→ PROBLEM TO WORK ON:
What you should end up with is an exact copy of the lines from the one holding "[4.20-4.80s]" through the last line of the entries below, both included, and nothing else; leave every picture out.

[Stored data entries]
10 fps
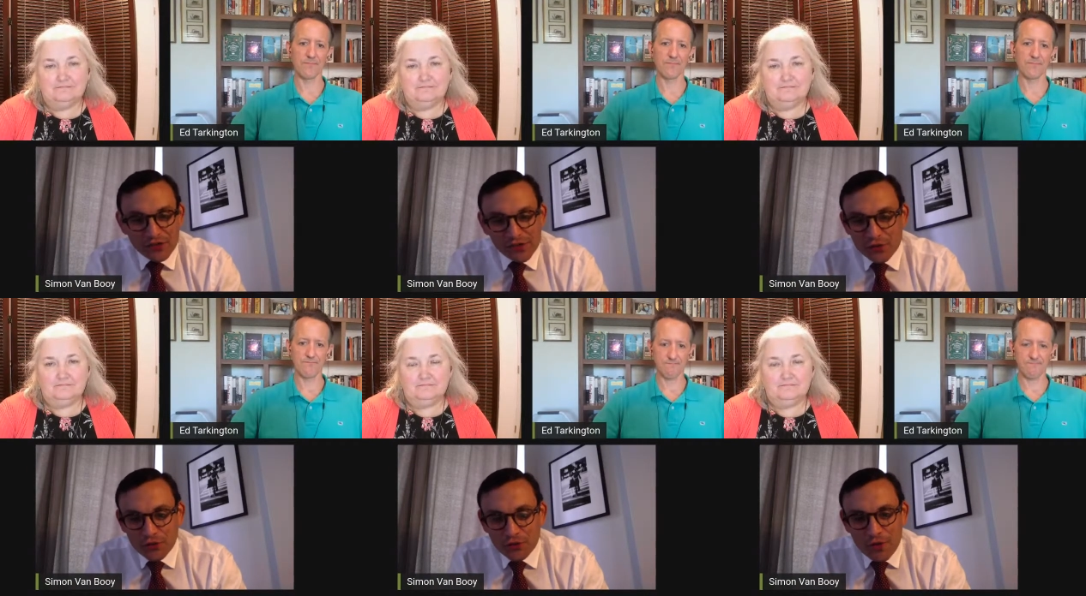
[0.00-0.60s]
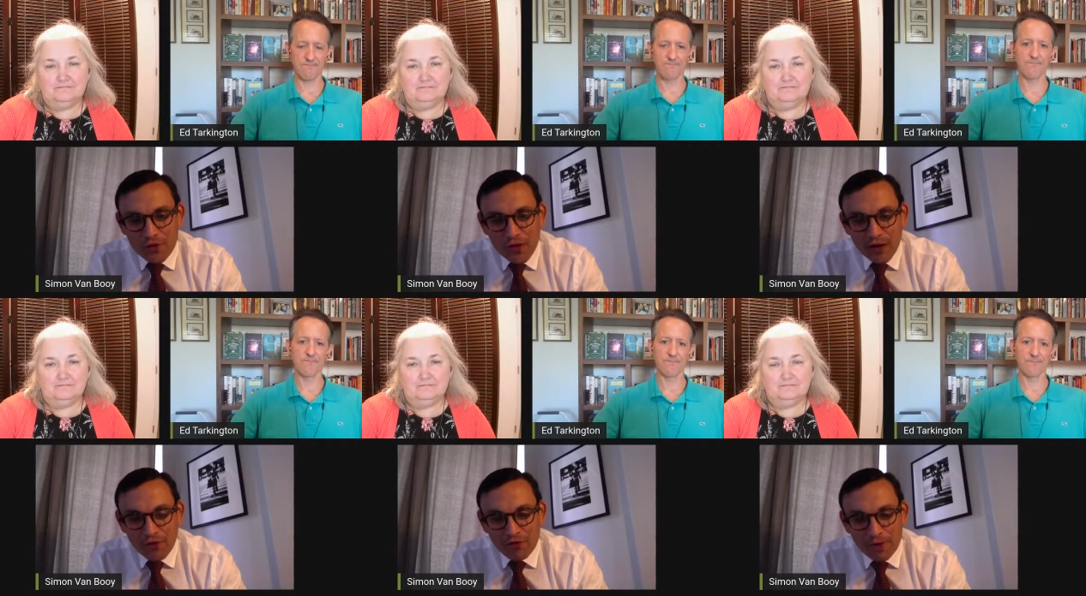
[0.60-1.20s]
Speaker 1: so you mm. don't
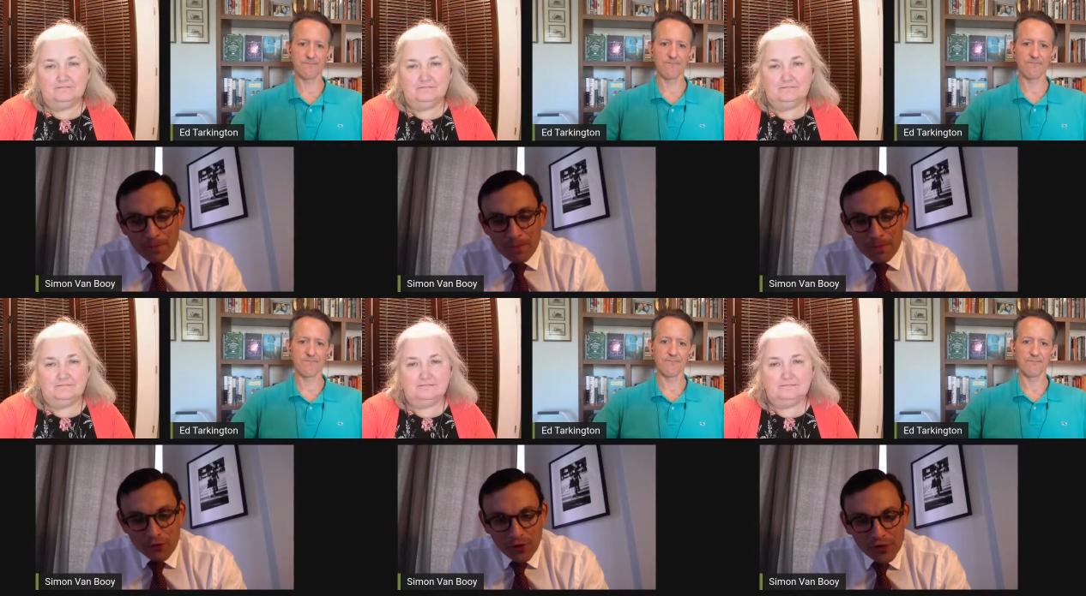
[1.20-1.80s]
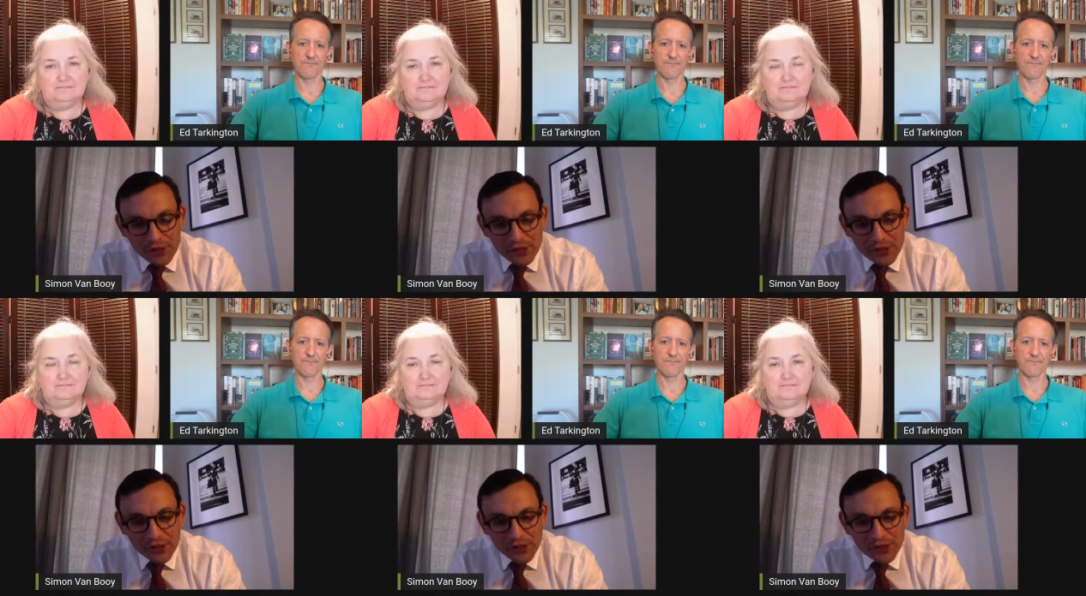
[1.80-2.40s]
mm-hmm. have the
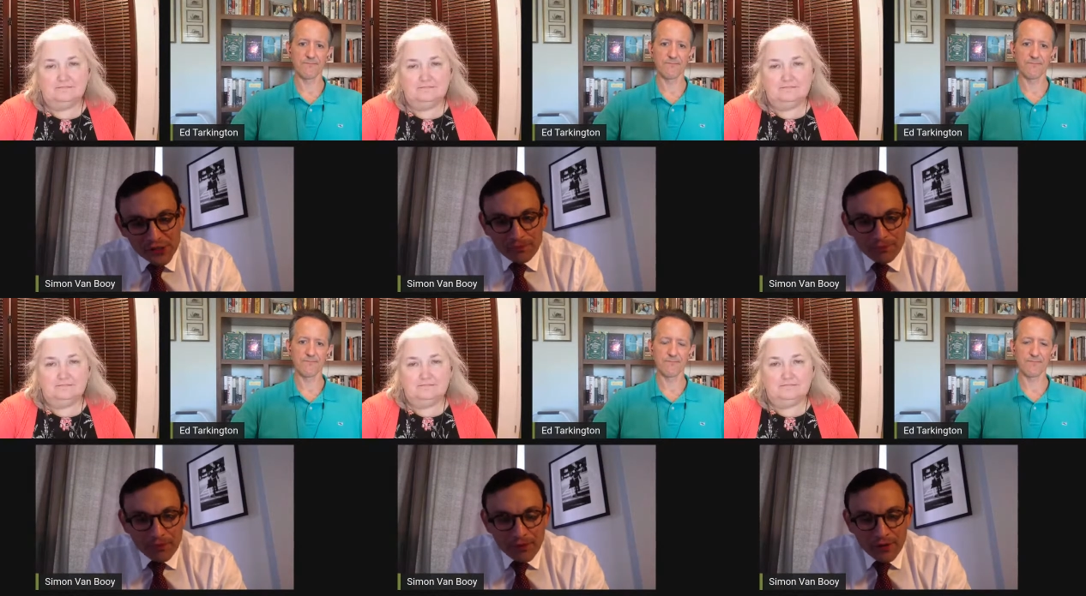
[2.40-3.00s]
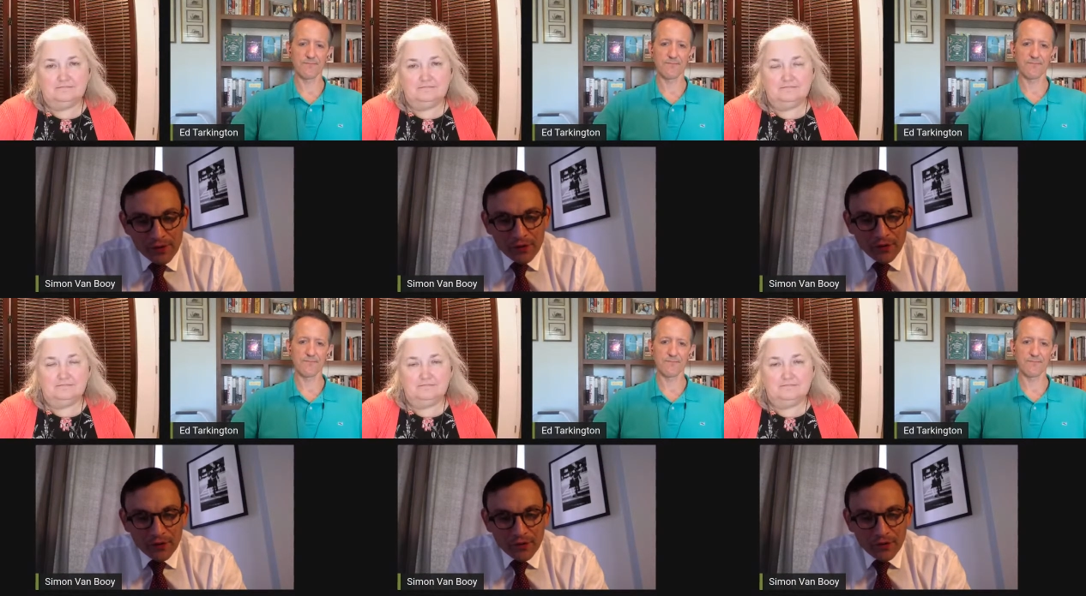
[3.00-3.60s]
crisis that you
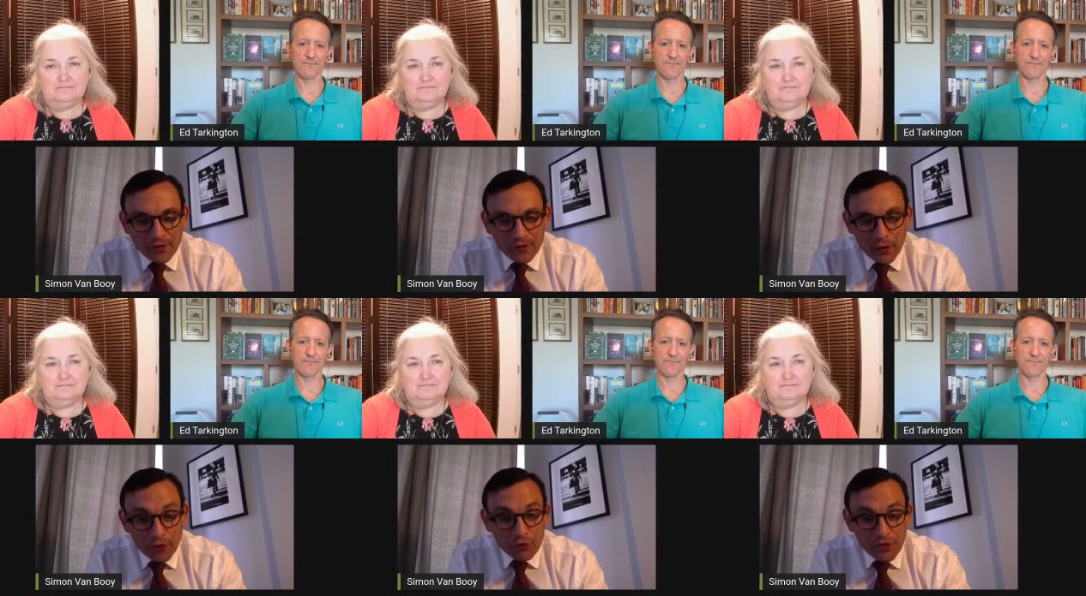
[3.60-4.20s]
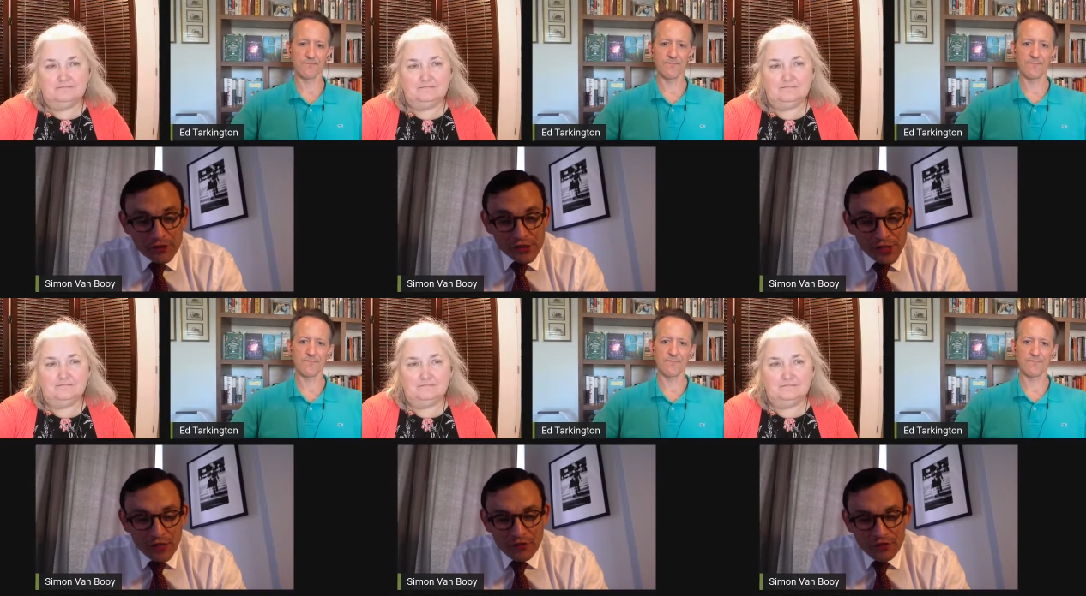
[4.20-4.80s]
know a lot of writers
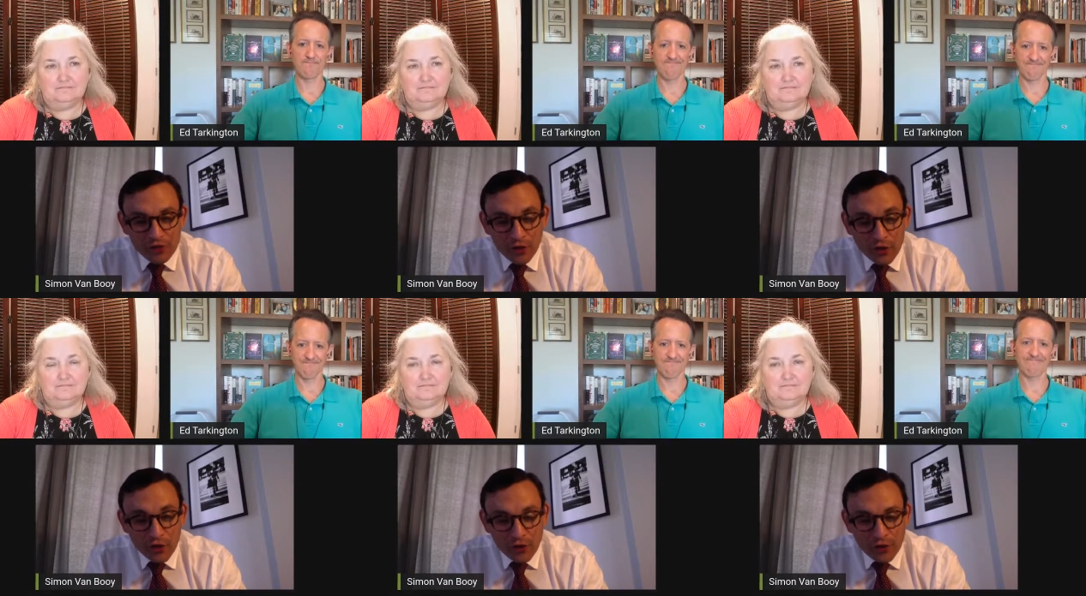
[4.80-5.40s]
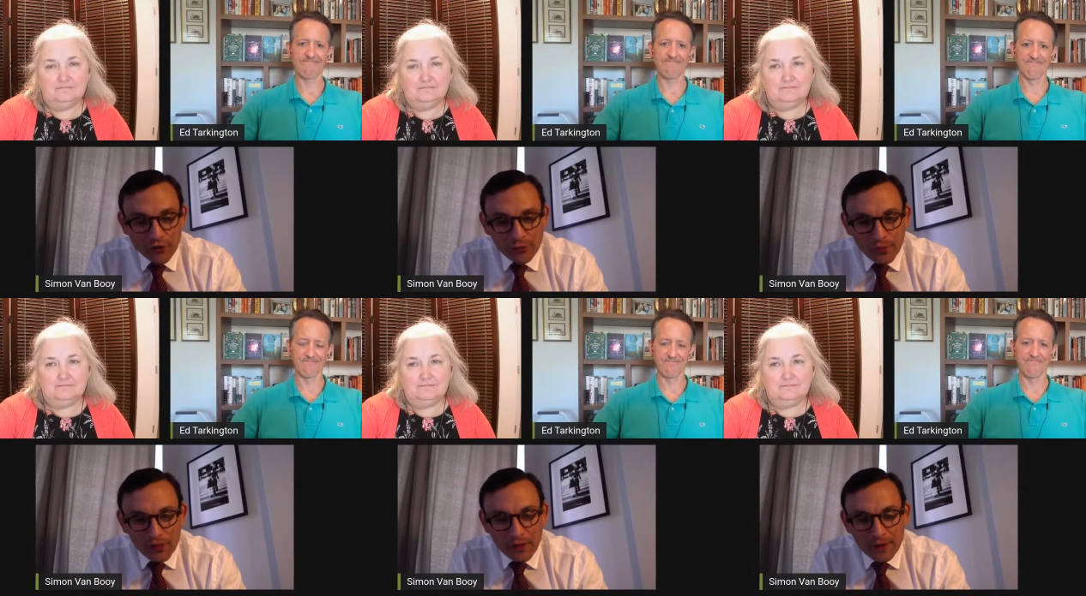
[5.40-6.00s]
have early on,
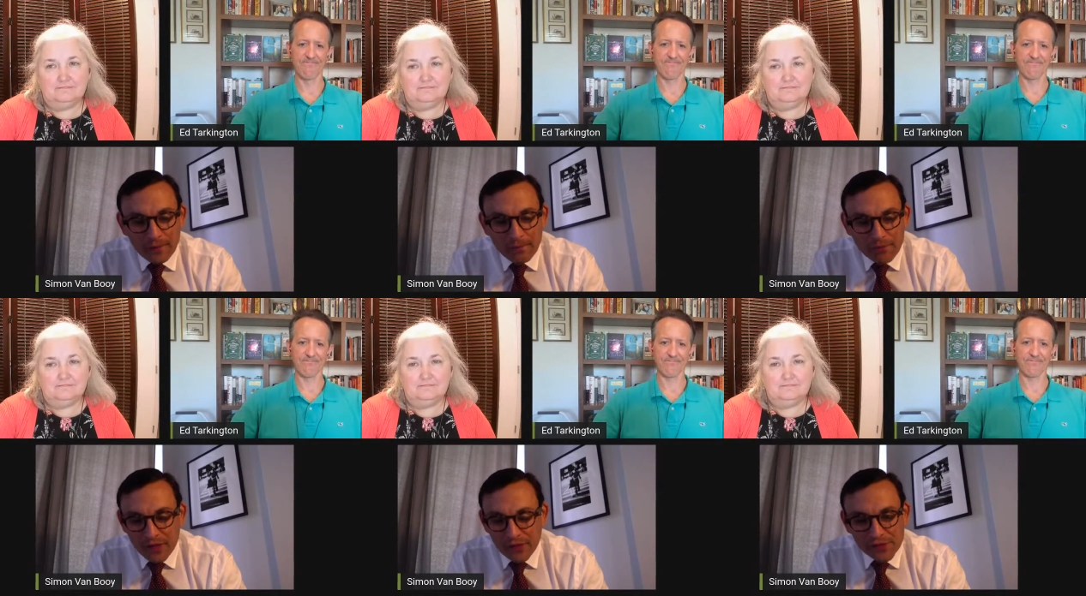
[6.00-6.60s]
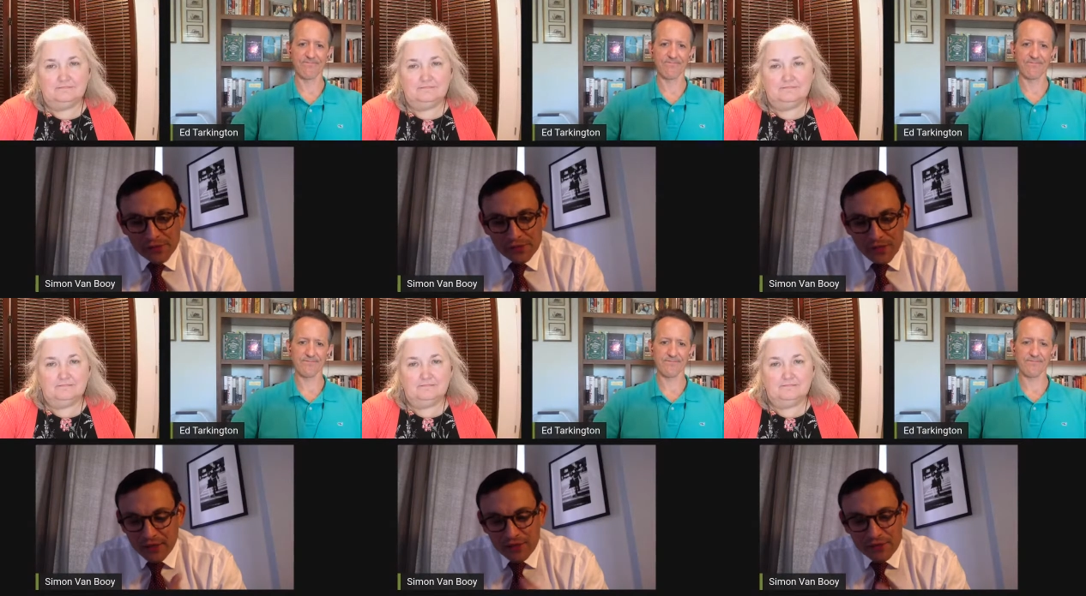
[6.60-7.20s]
where they're
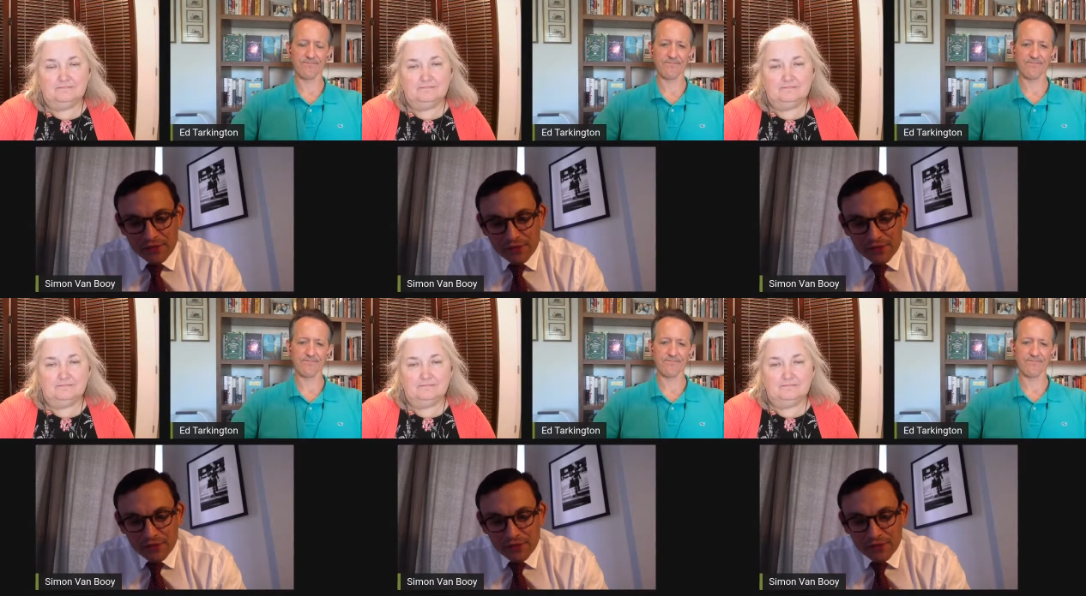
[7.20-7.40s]
they're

→ SOLUTION TO THIS PROBLEM:
[4.20-4.80s]
know a lot of writers
[4.80-5.40s]
[5.40-6.00s]
have early on,
[6.00-6.60s]
[6.60-7.20s]
where they're
[7.20-7.40s]
they're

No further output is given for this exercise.